The National Statistics Office also proposed that the Government consider measures to support businesses through more flexible management of fuel prices, transport fees and certain logistics-related charges. In addition, authorities could study reducing or deferring certain fees and charges associated with export activities, particularly for sectors heavily affected such as agricultural products, seafood and textiles.
Furthermore, the State Bank of Viet Nam should direct credit institutions to expand access to capital, while considering debt rescheduling mechanisms, repayment extensions and lower lending rates for export businesses affected by rising input costs and prolonged shipping times. Ministries and agencies should also intensify trade promotion efforts and support firms in finding alternative markets or expanding into markets less affected by geopolitical tensions.
According to Dr Nguyen Quoc Viet, Head of the Macroeconomic Research Team at the University of Economics and Business under Viet Nam National University, Ha Noi, pressure from the international environment — particularly prolonged tight monetary policies in major economies — has increased exchange rate risks and limited the State Bank’s room for flexible policy management.
Specifically, the US Federal Reserve (FED) may refrain from cutting interest rates as initially expected and instead maintain rates at elevated levels of 3.5–3.75% for most of 2026 in order to bring US inflation down to 2% by 2027. This could intensify pressure on the USD/VND exchange rate, forcing the State Bank of Viet Nam to remain cautious about lowering interest rates and potentially even requiring rate increases due to domestic liquidity pressures. However, maintaining high interest rates at this stage would raise capital costs and further squeeze businesses already struggling with imported inflation and rising input costs triggered by policy adjustments.
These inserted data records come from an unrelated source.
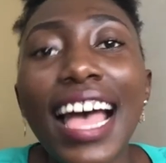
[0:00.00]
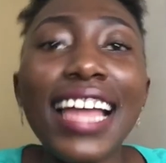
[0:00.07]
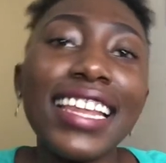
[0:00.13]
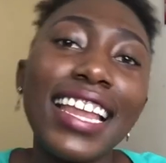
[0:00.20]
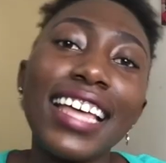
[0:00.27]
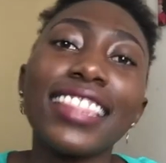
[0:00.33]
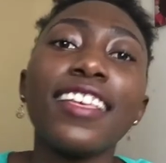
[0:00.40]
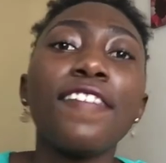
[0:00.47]

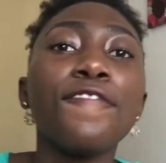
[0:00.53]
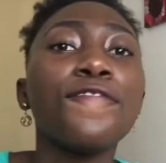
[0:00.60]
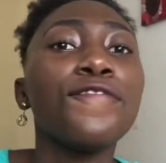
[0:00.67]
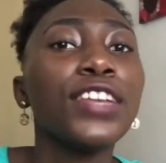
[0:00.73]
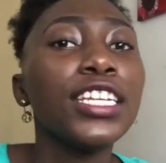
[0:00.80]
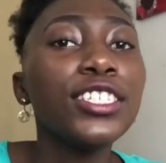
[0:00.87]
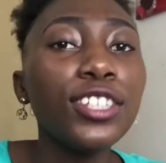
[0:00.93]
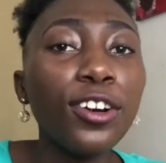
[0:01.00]
another
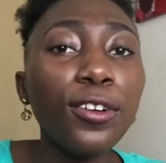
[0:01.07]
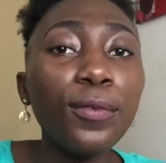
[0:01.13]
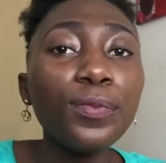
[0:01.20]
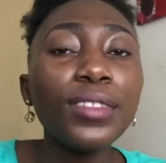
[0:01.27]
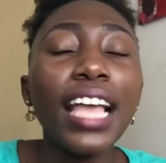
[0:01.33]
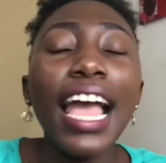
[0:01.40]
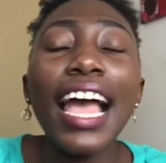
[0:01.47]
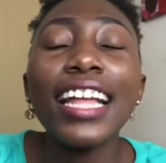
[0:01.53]
video
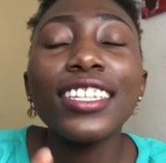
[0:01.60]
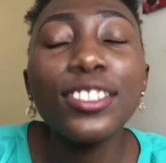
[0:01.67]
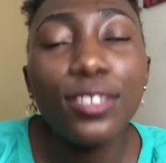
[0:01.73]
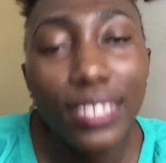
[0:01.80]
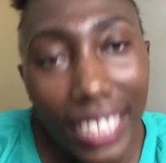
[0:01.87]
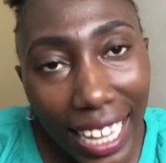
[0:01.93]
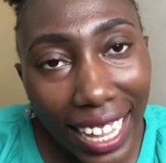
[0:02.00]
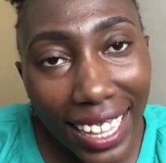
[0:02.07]
and
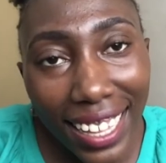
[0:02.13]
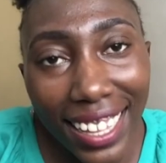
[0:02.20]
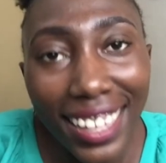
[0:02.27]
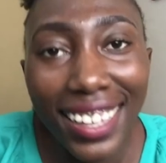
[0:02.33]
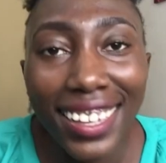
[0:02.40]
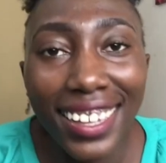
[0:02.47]
today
In early May 2026, a series of international organisations sharply revised upwards their Brent crude oil forecasts. The US Energy Information Administration (EIA) raised its average price forecast to 96 USD per barrel, compared with the previous projection of 79 USD. Meanwhile, Goldman Sachs increased its forecast for Brent crude prices in the fourth quarter of 2026 to 90 USD per barrel, while Morgan Stanley projected that oil prices could climb as high as 110 USD per barrel in the second quarter.
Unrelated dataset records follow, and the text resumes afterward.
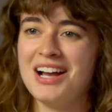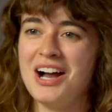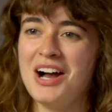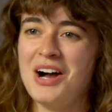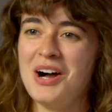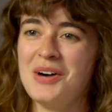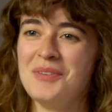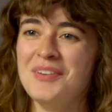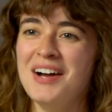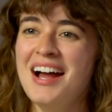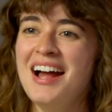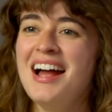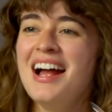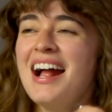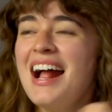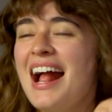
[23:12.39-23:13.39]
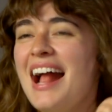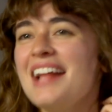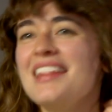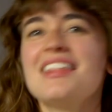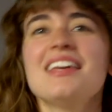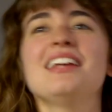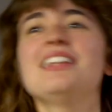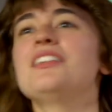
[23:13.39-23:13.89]
And
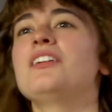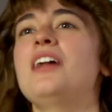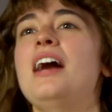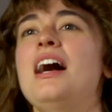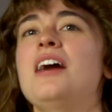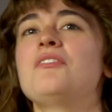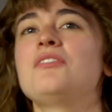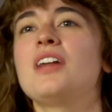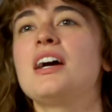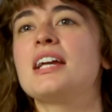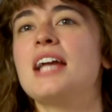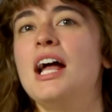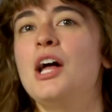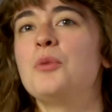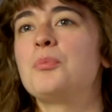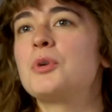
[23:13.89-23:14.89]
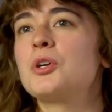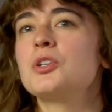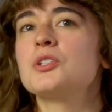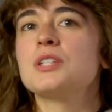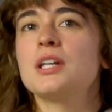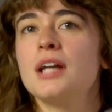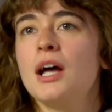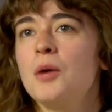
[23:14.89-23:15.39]
then they'll have like
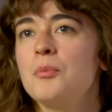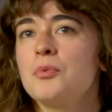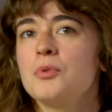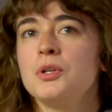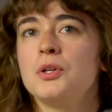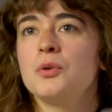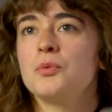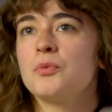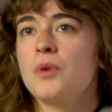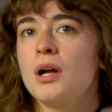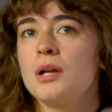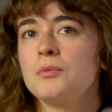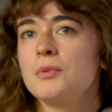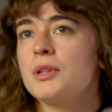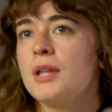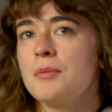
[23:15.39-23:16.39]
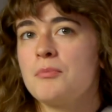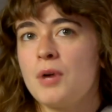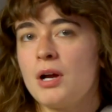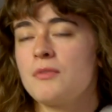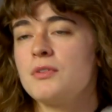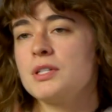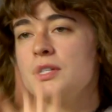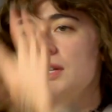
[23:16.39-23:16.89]
helpers that help, you know, run with like
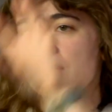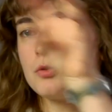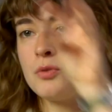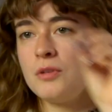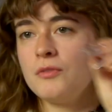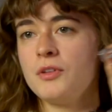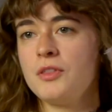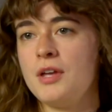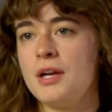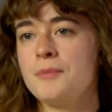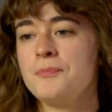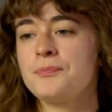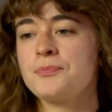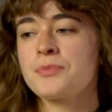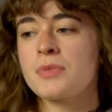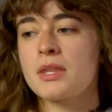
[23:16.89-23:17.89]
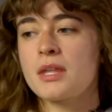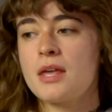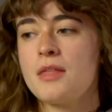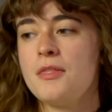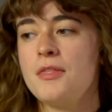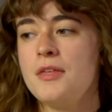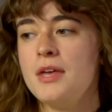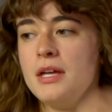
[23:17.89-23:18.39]
breakfast and that sort of a thing.
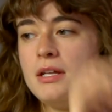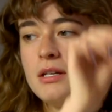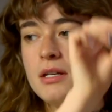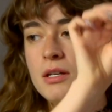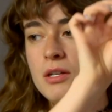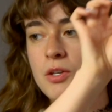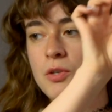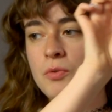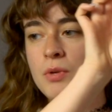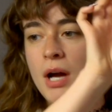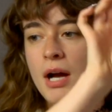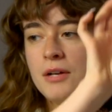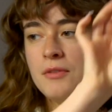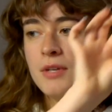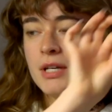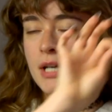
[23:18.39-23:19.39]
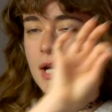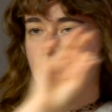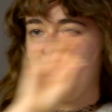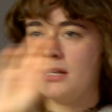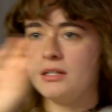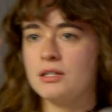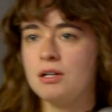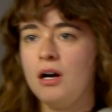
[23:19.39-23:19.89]
Then you kind of get
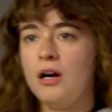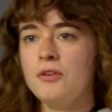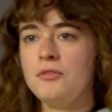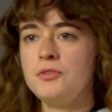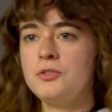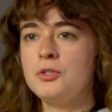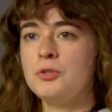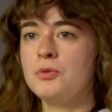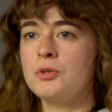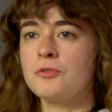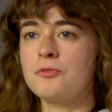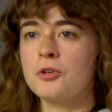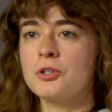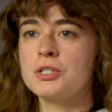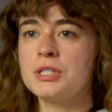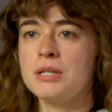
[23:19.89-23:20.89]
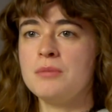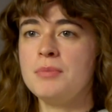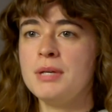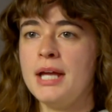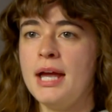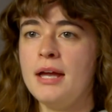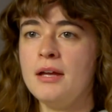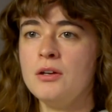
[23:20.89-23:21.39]
handed off to your first team
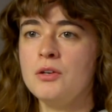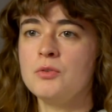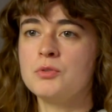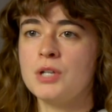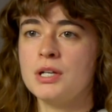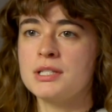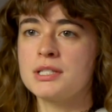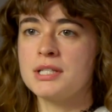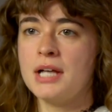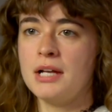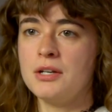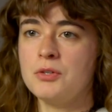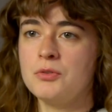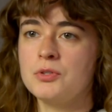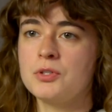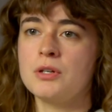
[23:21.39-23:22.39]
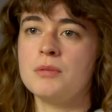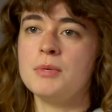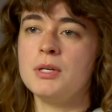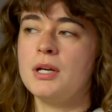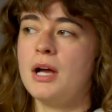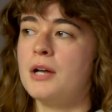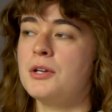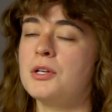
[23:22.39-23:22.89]
PA who's on set, who's going to be
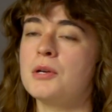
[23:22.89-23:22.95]
kind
Unlike previous inflationary periods, which were largely driven by excessive credit growth and rising domestic demand, current price pressures are more clearly “imported” in nature, being heavily influenced by energy prices, logistics costs, exchange rates and global geopolitical disruptions. This has significantly reduced the effectiveness of traditional policy tools such as interest rates and money supply controls, as many inflationary pressures now originate beyond the domestic economy’s direct control.
Against this backdrop, controlling inflation requires a more comprehensive and structural approach. Fiscal policy needs to play a leading role in reducing production costs and supporting businesses, while institutional reforms should be accelerated to improve resource allocation efficiency and lower compliance costs.
In particular, managing inflation expectations should be regarded as a key pillar of macroeconomic policymaking. Greater transparency, clearer communication regarding price adjustment roadmaps and enhanced policy communication would help stabilise market sentiment and limit speculative behaviour.
Over the longer term, inflation control must be balanced harmoniously with the objective of sustainable growth. This requires Viet Nam to accelerate the transformation of its growth model towards higher productivity, stronger supporting industries and reduced dependence on imported inputs. Only by addressing the structural causes of inflation can the economy maintain sustainable macroeconomic stability.
“Macroeconomic stability at the present stage is not merely about keeping CPI within a target range, but also about reinforcing the confidence of businesses and citizens in the purchasing power of the currency and the long-term development prospects of the economy,” Dr Nguyen Quoc Viet stressed.